Segment Start: Data to use

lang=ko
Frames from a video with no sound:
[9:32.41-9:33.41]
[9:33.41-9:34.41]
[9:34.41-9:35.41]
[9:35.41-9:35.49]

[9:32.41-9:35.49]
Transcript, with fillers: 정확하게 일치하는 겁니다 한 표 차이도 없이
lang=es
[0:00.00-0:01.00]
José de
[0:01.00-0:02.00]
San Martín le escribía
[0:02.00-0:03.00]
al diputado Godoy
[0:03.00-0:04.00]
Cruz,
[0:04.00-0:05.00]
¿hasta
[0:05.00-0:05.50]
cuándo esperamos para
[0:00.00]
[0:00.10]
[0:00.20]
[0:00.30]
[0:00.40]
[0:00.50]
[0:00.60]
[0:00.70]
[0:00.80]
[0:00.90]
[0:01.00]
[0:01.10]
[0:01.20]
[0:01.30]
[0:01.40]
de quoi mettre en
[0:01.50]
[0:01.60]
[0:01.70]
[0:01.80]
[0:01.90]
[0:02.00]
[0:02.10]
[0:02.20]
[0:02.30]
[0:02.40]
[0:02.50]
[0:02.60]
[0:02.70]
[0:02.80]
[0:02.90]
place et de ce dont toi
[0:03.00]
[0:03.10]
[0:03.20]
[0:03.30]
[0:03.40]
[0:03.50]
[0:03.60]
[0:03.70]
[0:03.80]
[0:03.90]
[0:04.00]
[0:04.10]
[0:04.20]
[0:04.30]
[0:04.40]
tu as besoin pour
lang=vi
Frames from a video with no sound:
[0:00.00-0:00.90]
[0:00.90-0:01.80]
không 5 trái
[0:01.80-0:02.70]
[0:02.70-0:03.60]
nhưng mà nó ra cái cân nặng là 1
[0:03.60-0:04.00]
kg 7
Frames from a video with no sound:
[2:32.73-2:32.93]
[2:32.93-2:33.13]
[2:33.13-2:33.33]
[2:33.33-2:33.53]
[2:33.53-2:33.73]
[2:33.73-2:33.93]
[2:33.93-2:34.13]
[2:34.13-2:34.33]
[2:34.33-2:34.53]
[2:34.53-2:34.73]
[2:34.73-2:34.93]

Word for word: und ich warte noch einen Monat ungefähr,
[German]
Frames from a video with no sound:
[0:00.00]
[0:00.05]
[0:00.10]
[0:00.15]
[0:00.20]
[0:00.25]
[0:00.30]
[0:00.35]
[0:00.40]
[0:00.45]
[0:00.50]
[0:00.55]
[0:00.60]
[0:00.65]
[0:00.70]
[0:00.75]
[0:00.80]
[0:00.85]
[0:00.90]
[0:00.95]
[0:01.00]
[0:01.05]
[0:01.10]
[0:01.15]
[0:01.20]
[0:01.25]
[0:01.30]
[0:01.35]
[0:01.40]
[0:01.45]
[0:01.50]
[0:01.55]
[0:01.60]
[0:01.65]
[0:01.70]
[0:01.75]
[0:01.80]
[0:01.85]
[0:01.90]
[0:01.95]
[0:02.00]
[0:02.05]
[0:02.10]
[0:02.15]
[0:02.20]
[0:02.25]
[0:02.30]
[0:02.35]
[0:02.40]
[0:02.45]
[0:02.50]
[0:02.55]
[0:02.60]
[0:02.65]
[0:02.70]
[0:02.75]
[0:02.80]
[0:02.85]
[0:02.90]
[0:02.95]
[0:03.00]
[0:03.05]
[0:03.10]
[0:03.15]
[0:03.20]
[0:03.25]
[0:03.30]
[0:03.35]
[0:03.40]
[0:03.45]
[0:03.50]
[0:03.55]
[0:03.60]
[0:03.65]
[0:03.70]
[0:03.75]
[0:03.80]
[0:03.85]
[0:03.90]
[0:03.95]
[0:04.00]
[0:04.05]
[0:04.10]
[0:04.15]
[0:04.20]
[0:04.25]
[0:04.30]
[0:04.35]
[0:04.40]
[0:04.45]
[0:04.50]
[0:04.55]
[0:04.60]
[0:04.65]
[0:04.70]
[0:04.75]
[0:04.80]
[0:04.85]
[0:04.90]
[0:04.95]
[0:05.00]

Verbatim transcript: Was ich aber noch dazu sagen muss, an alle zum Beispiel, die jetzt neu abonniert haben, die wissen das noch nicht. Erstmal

Segment End: Data to use

The task: A verbatim copy of all the records is to be produced.

Your response:
lang=ko
Frames from a video with no sound:
[9:32.41-9:33.41]
[9:33.41-9:34.41]
[9:34.41-9:35.41]
[9:35.41-9:35.49]

[9:32.41-9:35.49]
Transcript, with fillers: 정확하게 일치하는 겁니다 한 표 차이도 없이
lang=es
[0:00.00-0:01.00]
José de
[0:01.00-0:02.00]
San Martín le escribía
[0:02.00-0:03.00]
al diputado Godoy
[0:03.00-0:04.00]
Cruz,
[0:04.00-0:05.00]
¿hasta
[0:05.00-0:05.50]
cuándo esperamos para
[0:00.00]
[0:00.10]
[0:00.20]
[0:00.30]
[0:00.40]
[0:00.50]
[0:00.60]
[0:00.70]
[0:00.80]
[0:00.90]
[0:01.00]
[0:01.10]
[0:01.20]
[0:01.30]
[0:01.40]
de quoi mettre en
[0:01.50]
[0:01.60]
[0:01.70]
[0:01.80]
[0:01.90]
[0:02.00]
[0:02.10]
[0:02.20]
[0:02.30]
[0:02.40]
[0:02.50]
[0:02.60]
[0:02.70]
[0:02.80]
[0:02.90]
place et de ce dont toi
[0:03.00]
[0:03.10]
[0:03.20]
[0:03.30]
[0:03.40]
[0:03.50]
[0:03.60]
[0:03.70]
[0:03.80]
[0:03.90]
[0:04.00]
[0:04.10]
[0:04.20]
[0:04.30]
[0:04.40]
tu as besoin pour
lang=vi
Frames from a video with no sound:
[0:00.00-0:00.90]
[0:00.90-0:01.80]
không 5 trái
[0:01.80-0:02.70]
[0:02.70-0:03.60]
nhưng mà nó ra cái cân nặng là 1
[0:03.60-0:04.00]
kg 7
Frames from a video with no sound:
[2:32.73-2:32.93]
[2:32.93-2:33.13]
[2:33.13-2:33.33]
[2:33.33-2:33.53]
[2:33.53-2:33.73]
[2:33.73-2:33.93]
[2:33.93-2:34.13]
[2:34.13-2:34.33]
[2:34.33-2:34.53]
[2:34.53-2:34.73]
[2:34.73-2:34.93]

Word for word: und ich warte noch einen Monat ungefähr,
[German]
Frames from a video with no sound:
[0:00.00]
[0:00.05]
[0:00.10]
[0:00.15]
[0:00.20]
[0:00.25]
[0:00.30]
[0:00.35]
[0:00.40]
[0:00.45]
[0:00.50]
[0:00.55]
[0:00.60]
[0:00.65]
[0:00.70]
[0:00.75]
[0:00.80]
[0:00.85]
[0:00.90]
[0:00.95]
[0:01.00]
[0:01.05]
[0:01.10]
[0:01.15]
[0:01.20]
[0:01.25]
[0:01.30]
[0:01.35]
[0:01.40]
[0:01.45]
[0:01.50]
[0:01.55]
[0:01.60]
[0:01.65]
[0:01.70]
[0:01.75]
[0:01.80]
[0:01.85]
[0:01.90]
[0:01.95]
[0:02.00]
[0:02.05]
[0:02.10]
[0:02.15]
[0:02.20]
[0:02.25]
[0:02.30]
[0:02.35]
[0:02.40]
[0:02.45]
[0:02.50]
[0:02.55]
[0:02.60]
[0:02.65]
[0:02.70]
[0:02.75]
[0:02.80]
[0:02.85]
[0:02.90]
[0:02.95]
[0:03.00]
[0:03.05]
[0:03.10]
[0:03.15]
[0:03.20]
[0:03.25]
[0:03.30]
[0:03.35]
[0:03.40]
[0:03.45]
[0:03.50]
[0:03.55]
[0:03.60]
[0:03.65]
[0:03.70]
[0:03.75]
[0:03.80]
[0:03.85]
[0:03.90]
[0:03.95]
[0:04.00]
[0:04.05]
[0:04.10]
[0:04.15]
[0:04.20]
[0:04.25]
[0:04.30]
[0:04.35]
[0:04.40]
[0:04.45]
[0:04.50]
[0:04.55]
[0:04.60]
[0:04.65]
[0:04.70]
[0:04.75]
[0:04.80]
[0:04.85]
[0:04.90]
[0:04.95]
[0:05.00]

Verbatim transcript: Was ich aber noch dazu sagen muss, an alle zum Beispiel, die jetzt neu abonniert haben, die wissen das noch nicht. Erstmal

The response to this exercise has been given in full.